— Entries shown —
·····
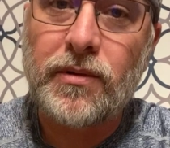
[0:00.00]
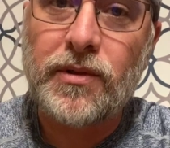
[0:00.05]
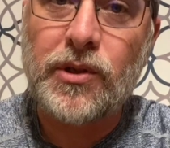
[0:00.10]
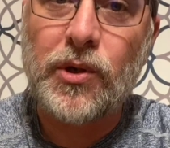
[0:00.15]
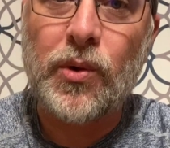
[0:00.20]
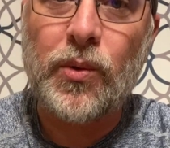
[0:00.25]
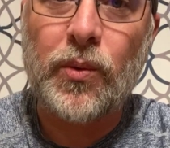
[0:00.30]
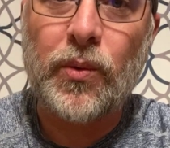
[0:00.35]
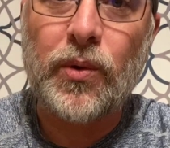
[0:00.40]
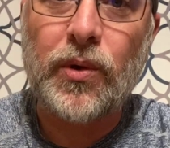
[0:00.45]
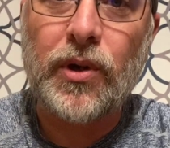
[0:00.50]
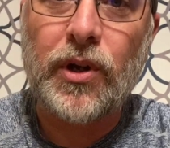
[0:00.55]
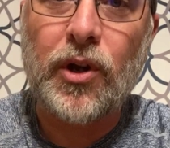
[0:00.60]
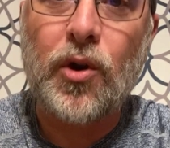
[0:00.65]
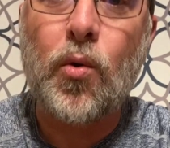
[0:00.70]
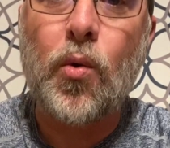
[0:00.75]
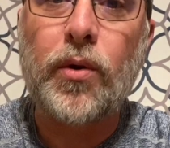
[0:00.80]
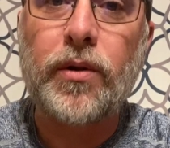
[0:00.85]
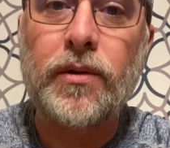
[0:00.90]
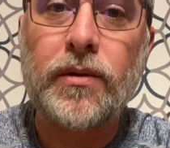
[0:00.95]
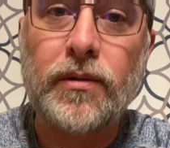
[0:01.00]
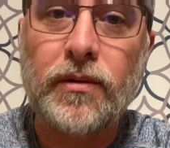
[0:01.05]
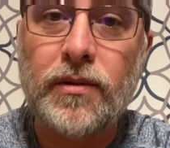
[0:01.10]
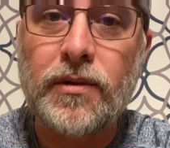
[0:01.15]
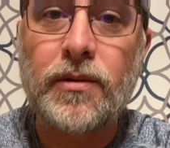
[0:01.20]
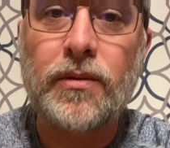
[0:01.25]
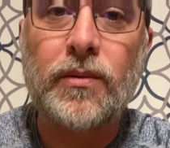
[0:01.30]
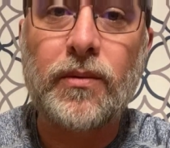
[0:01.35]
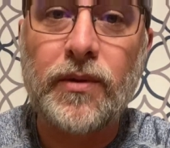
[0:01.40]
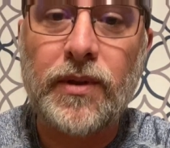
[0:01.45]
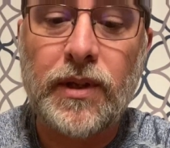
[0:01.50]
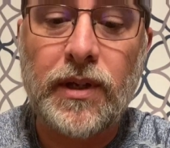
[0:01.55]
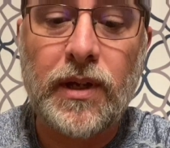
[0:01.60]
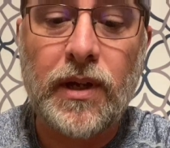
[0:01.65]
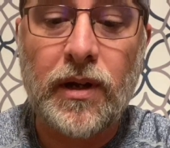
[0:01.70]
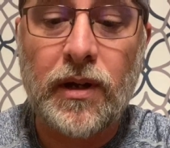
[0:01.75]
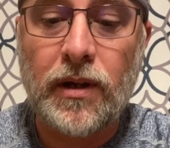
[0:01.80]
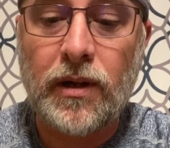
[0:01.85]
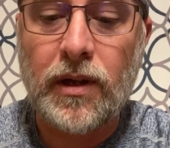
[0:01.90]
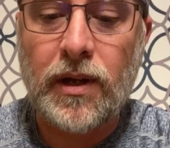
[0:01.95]
So according to
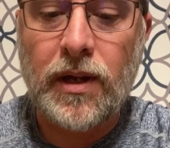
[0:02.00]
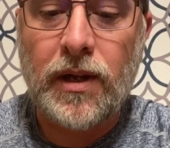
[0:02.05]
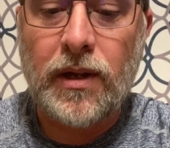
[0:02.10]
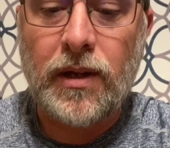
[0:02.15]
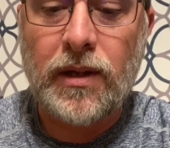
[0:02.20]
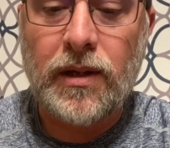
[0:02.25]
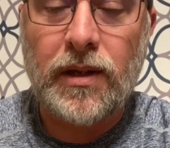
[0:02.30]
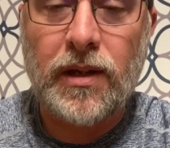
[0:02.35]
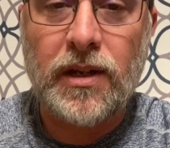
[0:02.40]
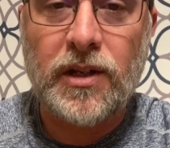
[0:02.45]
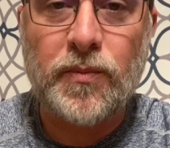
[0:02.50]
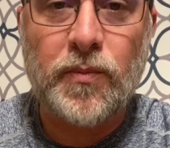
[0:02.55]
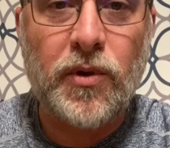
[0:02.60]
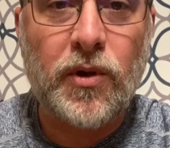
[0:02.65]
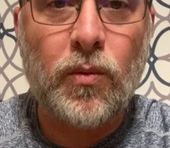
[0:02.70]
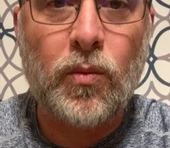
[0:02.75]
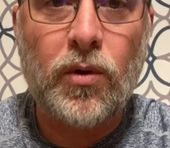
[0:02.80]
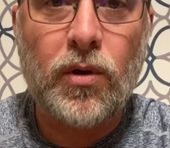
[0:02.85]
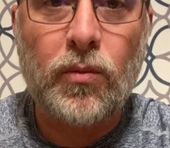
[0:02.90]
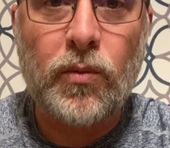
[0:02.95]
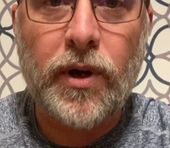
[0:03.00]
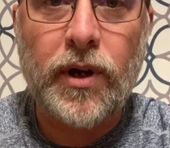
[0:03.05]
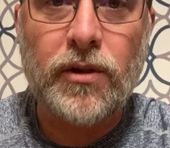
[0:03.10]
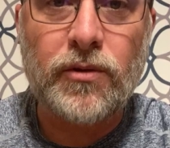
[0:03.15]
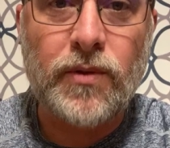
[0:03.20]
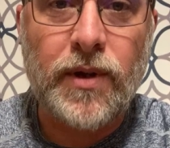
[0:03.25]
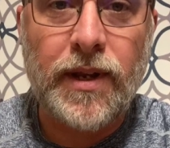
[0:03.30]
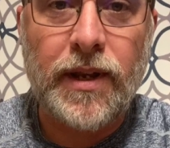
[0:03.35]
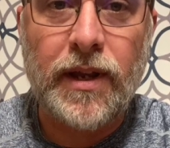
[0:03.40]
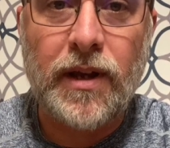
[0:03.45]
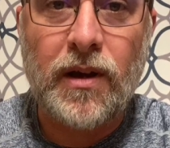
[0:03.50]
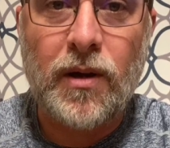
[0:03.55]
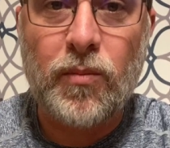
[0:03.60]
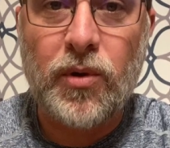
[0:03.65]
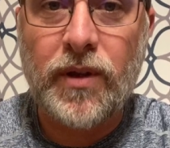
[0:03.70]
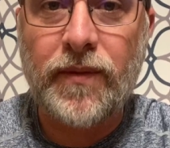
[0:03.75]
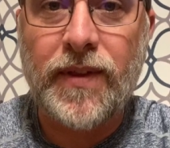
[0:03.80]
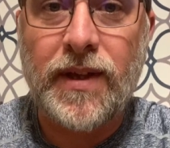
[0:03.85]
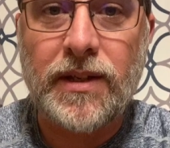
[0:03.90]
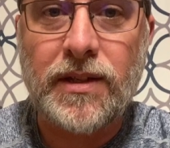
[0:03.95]
the Guinness Book of World Records right now, I
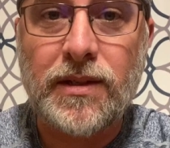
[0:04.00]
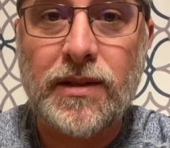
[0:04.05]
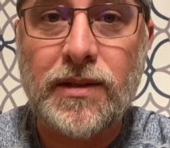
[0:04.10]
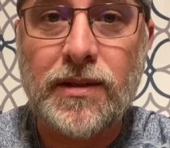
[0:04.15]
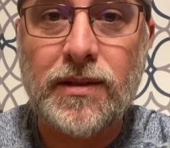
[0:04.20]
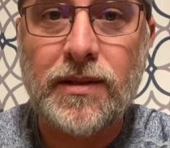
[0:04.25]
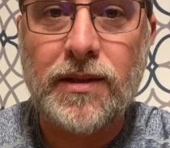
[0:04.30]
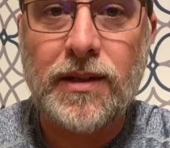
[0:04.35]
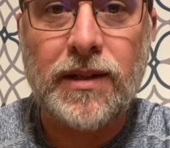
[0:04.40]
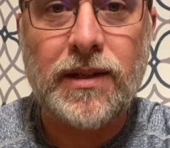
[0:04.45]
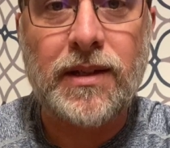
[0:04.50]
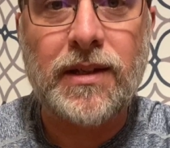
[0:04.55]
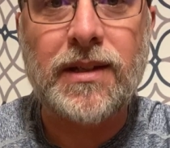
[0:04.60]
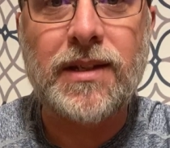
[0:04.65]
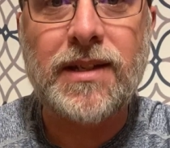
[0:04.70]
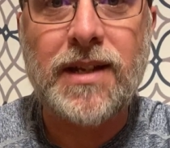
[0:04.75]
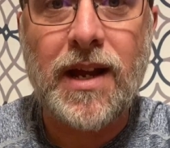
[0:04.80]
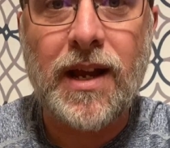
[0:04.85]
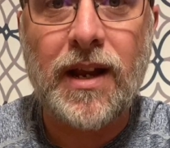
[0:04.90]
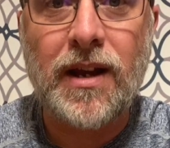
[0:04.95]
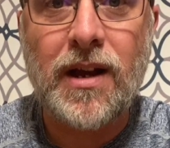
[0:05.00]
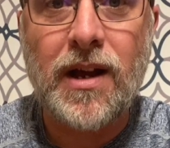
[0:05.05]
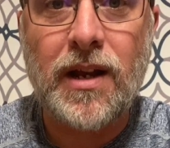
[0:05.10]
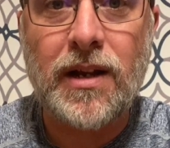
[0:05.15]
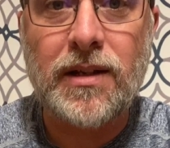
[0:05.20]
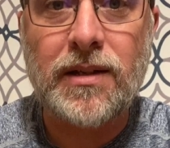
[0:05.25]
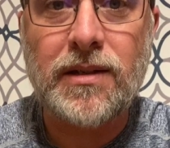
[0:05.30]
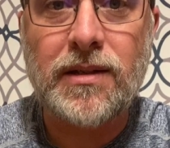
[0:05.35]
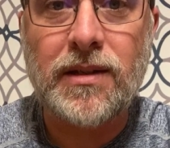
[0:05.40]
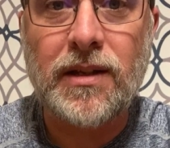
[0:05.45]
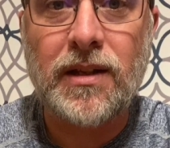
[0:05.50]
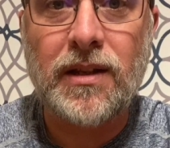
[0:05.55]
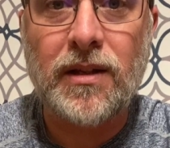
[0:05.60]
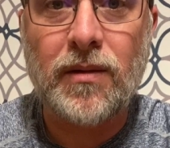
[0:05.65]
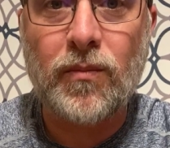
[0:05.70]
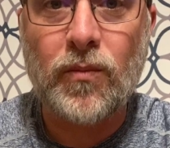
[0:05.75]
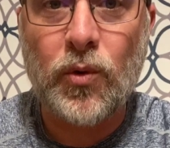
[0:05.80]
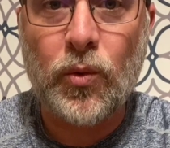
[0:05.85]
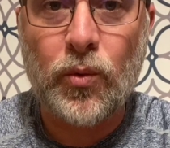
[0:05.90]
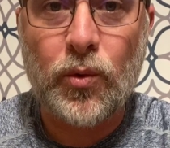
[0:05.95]
believe that's the second hottest in the
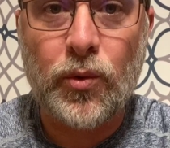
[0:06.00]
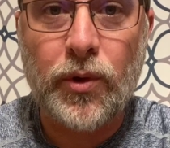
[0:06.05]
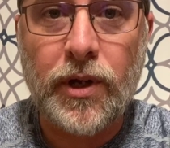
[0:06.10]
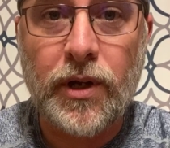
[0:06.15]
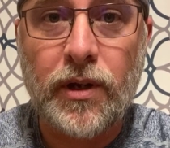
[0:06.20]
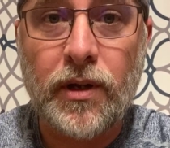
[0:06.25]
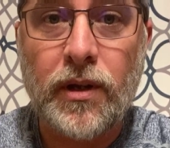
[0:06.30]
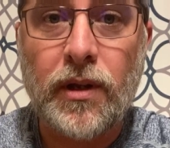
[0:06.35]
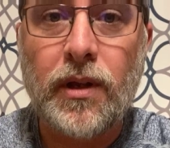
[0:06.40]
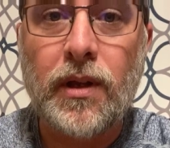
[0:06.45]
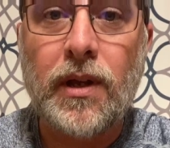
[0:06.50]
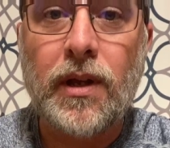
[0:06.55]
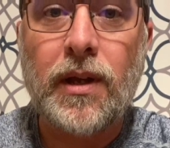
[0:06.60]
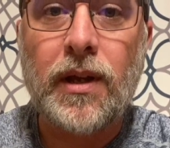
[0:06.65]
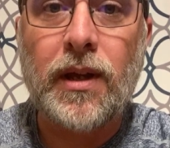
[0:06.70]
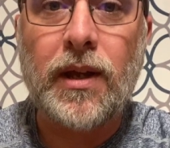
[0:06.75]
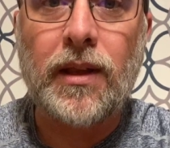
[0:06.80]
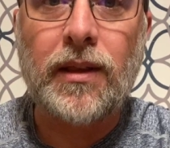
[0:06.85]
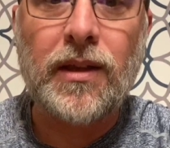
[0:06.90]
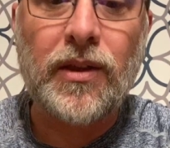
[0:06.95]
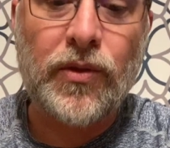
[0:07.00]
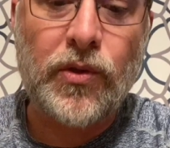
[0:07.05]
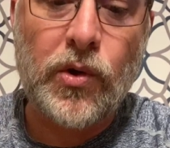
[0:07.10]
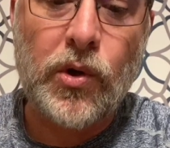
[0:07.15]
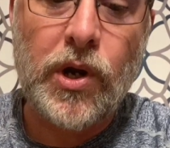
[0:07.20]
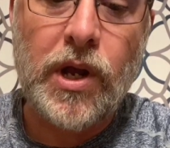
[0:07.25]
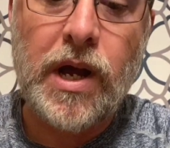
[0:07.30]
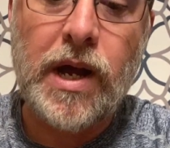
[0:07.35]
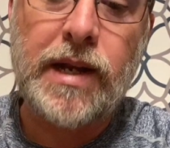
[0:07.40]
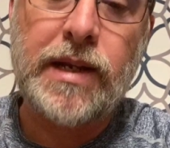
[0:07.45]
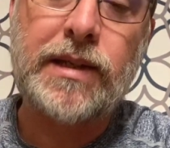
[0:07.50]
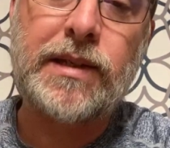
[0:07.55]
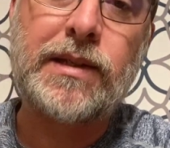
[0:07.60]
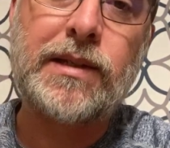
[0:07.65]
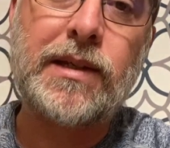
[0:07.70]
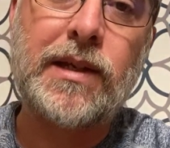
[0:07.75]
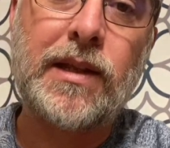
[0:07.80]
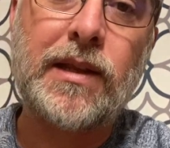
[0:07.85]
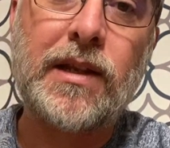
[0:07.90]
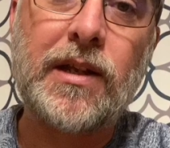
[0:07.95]
Moruglah and the third
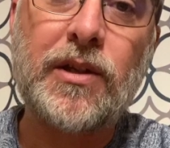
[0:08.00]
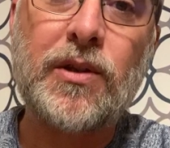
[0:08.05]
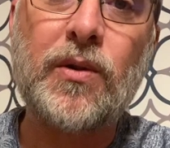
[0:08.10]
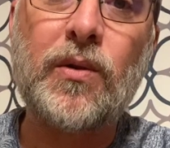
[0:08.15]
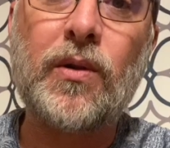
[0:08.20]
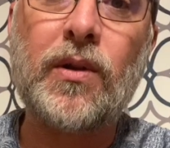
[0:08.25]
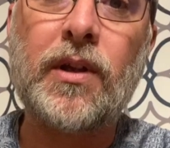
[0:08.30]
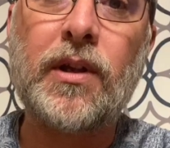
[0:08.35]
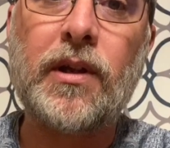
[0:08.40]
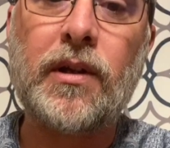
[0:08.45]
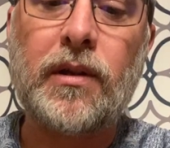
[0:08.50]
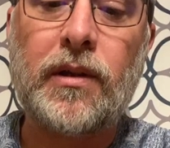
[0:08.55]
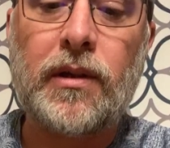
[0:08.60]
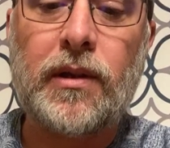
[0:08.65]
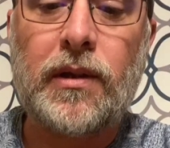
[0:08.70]
hottest in the Douglas.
·····
— Work instruction —
Images stay out; everything else in the records must be given again exactly.

— Answer box —
[0:00.00]
[0:00.05]
[0:00.10]
[0:00.15]
[0:00.20]
[0:00.25]
[0:00.30]
[0:00.35]
[0:00.40]
[0:00.45]
[0:00.50]
[0:00.55]
[0:00.60]
[0:00.65]
[0:00.70]
[0:00.75]
[0:00.80]
[0:00.85]
[0:00.90]
[0:00.95]
[0:01.00]
[0:01.05]
[0:01.10]
[0:01.15]
[0:01.20]
[0:01.25]
[0:01.30]
[0:01.35]
[0:01.40]
[0:01.45]
[0:01.50]
[0:01.55]
[0:01.60]
[0:01.65]
[0:01.70]
[0:01.75]
[0:01.80]
[0:01.85]
[0:01.90]
[0:01.95]
So according to
[0:02.00]
[0:02.05]
[0:02.10]
[0:02.15]
[0:02.20]
[0:02.25]
[0:02.30]
[0:02.35]
[0:02.40]
[0:02.45]
[0:02.50]
[0:02.55]
[0:02.60]
[0:02.65]
[0:02.70]
[0:02.75]
[0:02.80]
[0:02.85]
[0:02.90]
[0:02.95]
[0:03.00]
[0:03.05]
[0:03.10]
[0:03.15]
[0:03.20]
[0:03.25]
[0:03.30]
[0:03.35]
[0:03.40]
[0:03.45]
[0:03.50]
[0:03.55]
[0:03.60]
[0:03.65]
[0:03.70]
[0:03.75]
[0:03.80]
[0:03.85]
[0:03.90]
[0:03.95]
the Guinness Book of World Records right now, I
[0:04.00]
[0:04.05]
[0:04.10]
[0:04.15]
[0:04.20]
[0:04.25]
[0:04.30]
[0:04.35]
[0:04.40]
[0:04.45]
[0:04.50]
[0:04.55]
[0:04.60]
[0:04.65]
[0:04.70]
[0:04.75]
[0:04.80]
[0:04.85]
[0:04.90]
[0:04.95]
[0:05.00]
[0:05.05]
[0:05.10]
[0:05.15]
[0:05.20]
[0:05.25]
[0:05.30]
[0:05.35]
[0:05.40]
[0:05.45]
[0:05.50]
[0:05.55]
[0:05.60]
[0:05.65]
[0:05.70]
[0:05.75]
[0:05.80]
[0:05.85]
[0:05.90]
[0:05.95]
believe that's the second hottest in the
[0:06.00]
[0:06.05]
[0:06.10]
[0:06.15]
[0:06.20]
[0:06.25]
[0:06.30]
[0:06.35]
[0:06.40]
[0:06.45]
[0:06.50]
[0:06.55]
[0:06.60]
[0:06.65]
[0:06.70]
[0:06.75]
[0:06.80]
[0:06.85]
[0:06.90]
[0:06.95]
[0:07.00]
[0:07.05]
[0:07.10]
[0:07.15]
[0:07.20]
[0:07.25]
[0:07.30]
[0:07.35]
[0:07.40]
[0:07.45]
[0:07.50]
[0:07.55]
[0:07.60]
[0:07.65]
[0:07.70]
[0:07.75]
[0:07.80]
[0:07.85]
[0:07.90]
[0:07.95]
Moruglah and the third
[0:08.00]
[0:08.05]
[0:08.10]
[0:08.15]
[0:08.20]
[0:08.25]
[0:08.30]
[0:08.35]
[0:08.40]
[0:08.45]
[0:08.50]
[0:08.55]
[0:08.60]
[0:08.65]
[0:08.70]
hottest in the Douglas.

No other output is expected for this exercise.